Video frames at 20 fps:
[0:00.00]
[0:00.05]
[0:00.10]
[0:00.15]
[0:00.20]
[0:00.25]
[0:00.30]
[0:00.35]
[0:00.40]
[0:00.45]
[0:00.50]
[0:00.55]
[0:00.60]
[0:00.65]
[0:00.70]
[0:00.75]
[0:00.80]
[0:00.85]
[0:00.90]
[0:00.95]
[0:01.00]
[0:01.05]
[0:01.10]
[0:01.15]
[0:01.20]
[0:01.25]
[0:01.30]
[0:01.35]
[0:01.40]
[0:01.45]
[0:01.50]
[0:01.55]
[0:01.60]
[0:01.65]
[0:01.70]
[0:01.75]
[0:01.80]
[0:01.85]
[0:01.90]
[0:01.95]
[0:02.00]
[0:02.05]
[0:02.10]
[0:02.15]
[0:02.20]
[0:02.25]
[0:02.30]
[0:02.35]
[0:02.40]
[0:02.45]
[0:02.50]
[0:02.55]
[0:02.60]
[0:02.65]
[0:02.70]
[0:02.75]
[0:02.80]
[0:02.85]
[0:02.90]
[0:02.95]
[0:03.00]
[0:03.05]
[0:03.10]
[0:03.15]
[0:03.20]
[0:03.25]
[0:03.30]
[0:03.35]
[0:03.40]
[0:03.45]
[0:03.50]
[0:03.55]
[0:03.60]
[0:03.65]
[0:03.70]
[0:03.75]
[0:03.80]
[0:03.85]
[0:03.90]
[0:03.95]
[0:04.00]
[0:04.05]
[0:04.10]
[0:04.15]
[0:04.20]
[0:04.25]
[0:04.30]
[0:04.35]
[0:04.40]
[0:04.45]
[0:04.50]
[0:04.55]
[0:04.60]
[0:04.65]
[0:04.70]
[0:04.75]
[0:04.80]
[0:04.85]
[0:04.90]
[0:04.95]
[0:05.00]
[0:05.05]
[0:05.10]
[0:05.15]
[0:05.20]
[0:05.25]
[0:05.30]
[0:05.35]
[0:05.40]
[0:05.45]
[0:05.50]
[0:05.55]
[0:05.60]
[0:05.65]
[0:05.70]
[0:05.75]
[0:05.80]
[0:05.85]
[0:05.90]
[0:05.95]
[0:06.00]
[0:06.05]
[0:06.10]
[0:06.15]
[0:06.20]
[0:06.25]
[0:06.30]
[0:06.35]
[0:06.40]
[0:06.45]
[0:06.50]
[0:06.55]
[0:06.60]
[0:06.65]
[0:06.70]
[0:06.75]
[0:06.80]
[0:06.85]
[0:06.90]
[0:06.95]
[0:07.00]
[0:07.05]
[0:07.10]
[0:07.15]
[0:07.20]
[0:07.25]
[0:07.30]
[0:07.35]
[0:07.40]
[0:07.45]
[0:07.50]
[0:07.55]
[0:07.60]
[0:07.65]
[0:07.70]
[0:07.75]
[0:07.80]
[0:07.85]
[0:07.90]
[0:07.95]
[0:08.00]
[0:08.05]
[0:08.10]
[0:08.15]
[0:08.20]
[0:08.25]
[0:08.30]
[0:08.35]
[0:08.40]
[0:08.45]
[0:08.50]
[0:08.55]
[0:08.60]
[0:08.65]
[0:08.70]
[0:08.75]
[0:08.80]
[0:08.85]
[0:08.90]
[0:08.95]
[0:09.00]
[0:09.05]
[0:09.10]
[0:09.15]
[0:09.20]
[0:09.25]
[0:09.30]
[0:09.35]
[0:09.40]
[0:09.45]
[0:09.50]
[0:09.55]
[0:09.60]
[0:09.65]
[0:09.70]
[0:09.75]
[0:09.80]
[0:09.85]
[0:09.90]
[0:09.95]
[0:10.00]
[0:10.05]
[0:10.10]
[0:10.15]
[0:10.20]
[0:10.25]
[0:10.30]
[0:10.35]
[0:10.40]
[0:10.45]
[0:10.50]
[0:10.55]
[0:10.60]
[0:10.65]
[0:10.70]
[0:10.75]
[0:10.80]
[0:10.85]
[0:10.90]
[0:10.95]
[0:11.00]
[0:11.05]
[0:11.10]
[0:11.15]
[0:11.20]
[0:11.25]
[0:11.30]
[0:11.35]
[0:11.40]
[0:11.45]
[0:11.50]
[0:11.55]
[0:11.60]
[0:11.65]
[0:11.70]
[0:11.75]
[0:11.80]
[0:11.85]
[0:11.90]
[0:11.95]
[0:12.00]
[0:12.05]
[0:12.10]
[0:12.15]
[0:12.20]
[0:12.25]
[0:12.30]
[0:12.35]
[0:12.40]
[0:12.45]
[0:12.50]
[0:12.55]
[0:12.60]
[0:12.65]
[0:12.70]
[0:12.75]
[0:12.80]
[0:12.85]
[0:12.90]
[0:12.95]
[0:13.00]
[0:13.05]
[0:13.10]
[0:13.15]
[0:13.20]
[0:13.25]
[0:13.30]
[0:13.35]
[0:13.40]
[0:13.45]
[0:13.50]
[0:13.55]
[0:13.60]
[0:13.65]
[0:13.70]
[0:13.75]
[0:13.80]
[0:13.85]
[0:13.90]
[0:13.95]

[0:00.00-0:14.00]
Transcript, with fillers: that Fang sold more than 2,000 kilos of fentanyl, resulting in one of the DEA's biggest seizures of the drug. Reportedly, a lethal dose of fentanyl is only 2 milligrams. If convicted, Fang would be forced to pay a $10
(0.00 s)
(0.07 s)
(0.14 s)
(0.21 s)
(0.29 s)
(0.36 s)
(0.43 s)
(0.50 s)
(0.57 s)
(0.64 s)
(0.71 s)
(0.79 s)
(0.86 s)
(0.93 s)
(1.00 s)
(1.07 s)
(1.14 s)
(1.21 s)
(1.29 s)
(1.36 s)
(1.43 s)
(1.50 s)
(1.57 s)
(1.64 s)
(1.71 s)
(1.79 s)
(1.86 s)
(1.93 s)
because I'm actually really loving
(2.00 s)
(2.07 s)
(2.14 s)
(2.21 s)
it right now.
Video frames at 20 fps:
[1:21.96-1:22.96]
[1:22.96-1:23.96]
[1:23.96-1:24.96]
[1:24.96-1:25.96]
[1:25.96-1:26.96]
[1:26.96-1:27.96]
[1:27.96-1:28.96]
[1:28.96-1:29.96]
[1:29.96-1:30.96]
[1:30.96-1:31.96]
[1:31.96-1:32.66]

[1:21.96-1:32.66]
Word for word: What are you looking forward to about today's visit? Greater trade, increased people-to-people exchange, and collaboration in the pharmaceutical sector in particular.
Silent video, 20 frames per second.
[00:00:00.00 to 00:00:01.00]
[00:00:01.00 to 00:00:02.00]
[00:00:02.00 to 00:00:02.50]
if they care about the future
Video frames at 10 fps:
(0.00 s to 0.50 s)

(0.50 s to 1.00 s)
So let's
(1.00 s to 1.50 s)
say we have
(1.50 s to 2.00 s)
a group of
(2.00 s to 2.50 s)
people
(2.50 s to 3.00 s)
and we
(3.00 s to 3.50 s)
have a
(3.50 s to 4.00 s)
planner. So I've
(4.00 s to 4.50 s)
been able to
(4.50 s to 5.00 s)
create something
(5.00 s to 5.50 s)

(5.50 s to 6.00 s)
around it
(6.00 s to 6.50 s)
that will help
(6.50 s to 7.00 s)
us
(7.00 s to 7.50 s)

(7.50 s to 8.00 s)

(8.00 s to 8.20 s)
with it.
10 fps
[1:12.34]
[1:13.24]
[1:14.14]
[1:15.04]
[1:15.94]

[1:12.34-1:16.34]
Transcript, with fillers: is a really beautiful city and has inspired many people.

########

_Task_
A word-for-word restatement of the data above is required.

_The answer_
Video frames at 20 fps:
[0:00.00]
[0:00.05]
[0:00.10]
[0:00.15]
[0:00.20]
[0:00.25]
[0:00.30]
[0:00.35]
[0:00.40]
[0:00.45]
[0:00.50]
[0:00.55]
[0:00.60]
[0:00.65]
[0:00.70]
[0:00.75]
[0:00.80]
[0:00.85]
[0:00.90]
[0:00.95]
[0:01.00]
[0:01.05]
[0:01.10]
[0:01.15]
[0:01.20]
[0:01.25]
[0:01.30]
[0:01.35]
[0:01.40]
[0:01.45]
[0:01.50]
[0:01.55]
[0:01.60]
[0:01.65]
[0:01.70]
[0:01.75]
[0:01.80]
[0:01.85]
[0:01.90]
[0:01.95]
[0:02.00]
[0:02.05]
[0:02.10]
[0:02.15]
[0:02.20]
[0:02.25]
[0:02.30]
[0:02.35]
[0:02.40]
[0:02.45]
[0:02.50]
[0:02.55]
[0:02.60]
[0:02.65]
[0:02.70]
[0:02.75]
[0:02.80]
[0:02.85]
[0:02.90]
[0:02.95]
[0:03.00]
[0:03.05]
[0:03.10]
[0:03.15]
[0:03.20]
[0:03.25]
[0:03.30]
[0:03.35]
[0:03.40]
[0:03.45]
[0:03.50]
[0:03.55]
[0:03.60]
[0:03.65]
[0:03.70]
[0:03.75]
[0:03.80]
[0:03.85]
[0:03.90]
[0:03.95]
[0:04.00]
[0:04.05]
[0:04.10]
[0:04.15]
[0:04.20]
[0:04.25]
[0:04.30]
[0:04.35]
[0:04.40]
[0:04.45]
[0:04.50]
[0:04.55]
[0:04.60]
[0:04.65]
[0:04.70]
[0:04.75]
[0:04.80]
[0:04.85]
[0:04.90]
[0:04.95]
[0:05.00]
[0:05.05]
[0:05.10]
[0:05.15]
[0:05.20]
[0:05.25]
[0:05.30]
[0:05.35]
[0:05.40]
[0:05.45]
[0:05.50]
[0:05.55]
[0:05.60]
[0:05.65]
[0:05.70]
[0:05.75]
[0:05.80]
[0:05.85]
[0:05.90]
[0:05.95]
[0:06.00]
[0:06.05]
[0:06.10]
[0:06.15]
[0:06.20]
[0:06.25]
[0:06.30]
[0:06.35]
[0:06.40]
[0:06.45]
[0:06.50]
[0:06.55]
[0:06.60]
[0:06.65]
[0:06.70]
[0:06.75]
[0:06.80]
[0:06.85]
[0:06.90]
[0:06.95]
[0:07.00]
[0:07.05]
[0:07.10]
[0:07.15]
[0:07.20]
[0:07.25]
[0:07.30]
[0:07.35]
[0:07.40]
[0:07.45]
[0:07.50]
[0:07.55]
[0:07.60]
[0:07.65]
[0:07.70]
[0:07.75]
[0:07.80]
[0:07.85]
[0:07.90]
[0:07.95]
[0:08.00]
[0:08.05]
[0:08.10]
[0:08.15]
[0:08.20]
[0:08.25]
[0:08.30]
[0:08.35]
[0:08.40]
[0:08.45]
[0:08.50]
[0:08.55]
[0:08.60]
[0:08.65]
[0:08.70]
[0:08.75]
[0:08.80]
[0:08.85]
[0:08.90]
[0:08.95]
[0:09.00]
[0:09.05]
[0:09.10]
[0:09.15]
[0:09.20]
[0:09.25]
[0:09.30]
[0:09.35]
[0:09.40]
[0:09.45]
[0:09.50]
[0:09.55]
[0:09.60]
[0:09.65]
[0:09.70]
[0:09.75]
[0:09.80]
[0:09.85]
[0:09.90]
[0:09.95]
[0:10.00]
[0:10.05]
[0:10.10]
[0:10.15]
[0:10.20]
[0:10.25]
[0:10.30]
[0:10.35]
[0:10.40]
[0:10.45]
[0:10.50]
[0:10.55]
[0:10.60]
[0:10.65]
[0:10.70]
[0:10.75]
[0:10.80]
[0:10.85]
[0:10.90]
[0:10.95]
[0:11.00]
[0:11.05]
[0:11.10]
[0:11.15]
[0:11.20]
[0:11.25]
[0:11.30]
[0:11.35]
[0:11.40]
[0:11.45]
[0:11.50]
[0:11.55]
[0:11.60]
[0:11.65]
[0:11.70]
[0:11.75]
[0:11.80]
[0:11.85]
[0:11.90]
[0:11.95]
[0:12.00]
[0:12.05]
[0:12.10]
[0:12.15]
[0:12.20]
[0:12.25]
[0:12.30]
[0:12.35]
[0:12.40]
[0:12.45]
[0:12.50]
[0:12.55]
[0:12.60]
[0:12.65]
[0:12.70]
[0:12.75]
[0:12.80]
[0:12.85]
[0:12.90]
[0:12.95]
[0:13.00]
[0:13.05]
[0:13.10]
[0:13.15]
[0:13.20]
[0:13.25]
[0:13.30]
[0:13.35]
[0:13.40]
[0:13.45]
[0:13.50]
[0:13.55]
[0:13.60]
[0:13.65]
[0:13.70]
[0:13.75]
[0:13.80]
[0:13.85]
[0:13.90]
[0:13.95]

[0:00.00-0:14.00]
Transcript, with fillers: that Fang sold more than 2,000 kilos of fentanyl, resulting in one of the DEA's biggest seizures of the drug. Reportedly, a lethal dose of fentanyl is only 2 milligrams. If convicted, Fang would be forced to pay a $10
(0.00 s)
(0.07 s)
(0.14 s)
(0.21 s)
(0.29 s)
(0.36 s)
(0.43 s)
(0.50 s)
(0.57 s)
(0.64 s)
(0.71 s)
(0.79 s)
(0.86 s)
(0.93 s)
(1.00 s)
(1.07 s)
(1.14 s)
(1.21 s)
(1.29 s)
(1.36 s)
(1.43 s)
(1.50 s)
(1.57 s)
(1.64 s)
(1.71 s)
(1.79 s)
(1.86 s)
(1.93 s)
because I'm actually really loving
(2.00 s)
(2.07 s)
(2.14 s)
(2.21 s)
it right now.
Video frames at 20 fps:
[1:21.96-1:22.96]
[1:22.96-1:23.96]
[1:23.96-1:24.96]
[1:24.96-1:25.96]
[1:25.96-1:26.96]
[1:26.96-1:27.96]
[1:27.96-1:28.96]
[1:28.96-1:29.96]
[1:29.96-1:30.96]
[1:30.96-1:31.96]
[1:31.96-1:32.66]

[1:21.96-1:32.66]
Word for word: What are you looking forward to about today's visit? Greater trade, increased people-to-people exchange, and collaboration in the pharmaceutical sector in particular.
Silent video, 20 frames per second.
[00:00:00.00 to 00:00:01.00]
[00:00:01.00 to 00:00:02.00]
[00:00:02.00 to 00:00:02.50]
if they care about the future
Video frames at 10 fps:
(0.00 s to 0.50 s)

(0.50 s to 1.00 s)
So let's
(1.00 s to 1.50 s)
say we have
(1.50 s to 2.00 s)
a group of
(2.00 s to 2.50 s)
people
(2.50 s to 3.00 s)
and we
(3.00 s to 3.50 s)
have a
(3.50 s to 4.00 s)
planner. So I've
(4.00 s to 4.50 s)
been able to
(4.50 s to 5.00 s)
create something
(5.00 s to 5.50 s)

(5.50 s to 6.00 s)
around it
(6.00 s to 6.50 s)
that will help
(6.50 s to 7.00 s)
us
(7.00 s to 7.50 s)

(7.50 s to 8.00 s)

(8.00 s to 8.20 s)
with it.
10 fps
[1:12.34]
[1:13.24]
[1:14.14]
[1:15.04]
[1:15.94]

[1:12.34-1:16.34]
Transcript, with fillers: is a really beautiful city and has inspired many people.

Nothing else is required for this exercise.